If anybody is interested, "Jordan Rides the Bus" was an interesting documentary on the superstar's time in the White Sox' minor league system.

As a lifelong citizen of Chicagoland, I almost inserted some snarky editorial comments at that point in the article.

In all honesty, I know nothing about baseball, and I did concede that I'm a worse gamer than Jordan was a baseball player.

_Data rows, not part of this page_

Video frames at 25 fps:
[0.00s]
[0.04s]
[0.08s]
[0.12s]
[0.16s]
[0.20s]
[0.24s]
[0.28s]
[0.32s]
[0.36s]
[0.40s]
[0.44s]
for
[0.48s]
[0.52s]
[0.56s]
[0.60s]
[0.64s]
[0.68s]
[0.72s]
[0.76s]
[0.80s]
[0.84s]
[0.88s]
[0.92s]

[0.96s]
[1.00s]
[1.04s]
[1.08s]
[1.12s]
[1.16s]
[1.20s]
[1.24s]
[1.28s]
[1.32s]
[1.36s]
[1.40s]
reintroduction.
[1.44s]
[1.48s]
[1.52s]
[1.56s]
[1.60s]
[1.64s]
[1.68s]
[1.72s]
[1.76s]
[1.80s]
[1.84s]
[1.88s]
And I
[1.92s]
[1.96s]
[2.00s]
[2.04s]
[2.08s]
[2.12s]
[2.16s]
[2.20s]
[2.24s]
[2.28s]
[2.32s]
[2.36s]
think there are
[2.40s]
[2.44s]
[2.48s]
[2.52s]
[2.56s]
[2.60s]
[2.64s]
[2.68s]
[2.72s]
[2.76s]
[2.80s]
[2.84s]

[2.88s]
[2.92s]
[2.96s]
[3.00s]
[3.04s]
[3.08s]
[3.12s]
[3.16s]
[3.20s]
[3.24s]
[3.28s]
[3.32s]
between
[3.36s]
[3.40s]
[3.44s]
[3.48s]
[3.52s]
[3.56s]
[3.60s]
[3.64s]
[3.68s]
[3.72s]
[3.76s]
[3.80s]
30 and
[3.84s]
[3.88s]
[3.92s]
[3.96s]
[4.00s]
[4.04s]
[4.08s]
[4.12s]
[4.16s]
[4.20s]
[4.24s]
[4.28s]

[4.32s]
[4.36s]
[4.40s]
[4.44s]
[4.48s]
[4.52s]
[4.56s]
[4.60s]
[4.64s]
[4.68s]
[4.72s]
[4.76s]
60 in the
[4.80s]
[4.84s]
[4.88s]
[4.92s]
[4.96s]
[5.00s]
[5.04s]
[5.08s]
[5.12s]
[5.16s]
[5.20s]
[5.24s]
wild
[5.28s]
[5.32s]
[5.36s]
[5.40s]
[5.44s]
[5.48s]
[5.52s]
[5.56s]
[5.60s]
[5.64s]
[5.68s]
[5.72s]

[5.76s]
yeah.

When I wrote that I meant it in the same sense that Anna Kournikova is a "terrible" tennis player. Meaning that Jordan, like Kournikova, is only better than 90% of the other players out there, rather than being better than 95% of them.

Probably should have used scare quotes.

I got it. I'm just "teh bias."

doubtingthomas396 wrote:

When I wrote that I meant it in the same sense that Anna Kournikova is a "terrible" tennis player. Meaning that Jordan, like Kournikova, is only better than 90% of the other players out there, rather than being better than 95% of them.

Probably should have used scare quotes.

Eh, I figured as much, but the pedant (read: a-hole) in me couldn't let it go. Good stuff. I look forward to the next piece.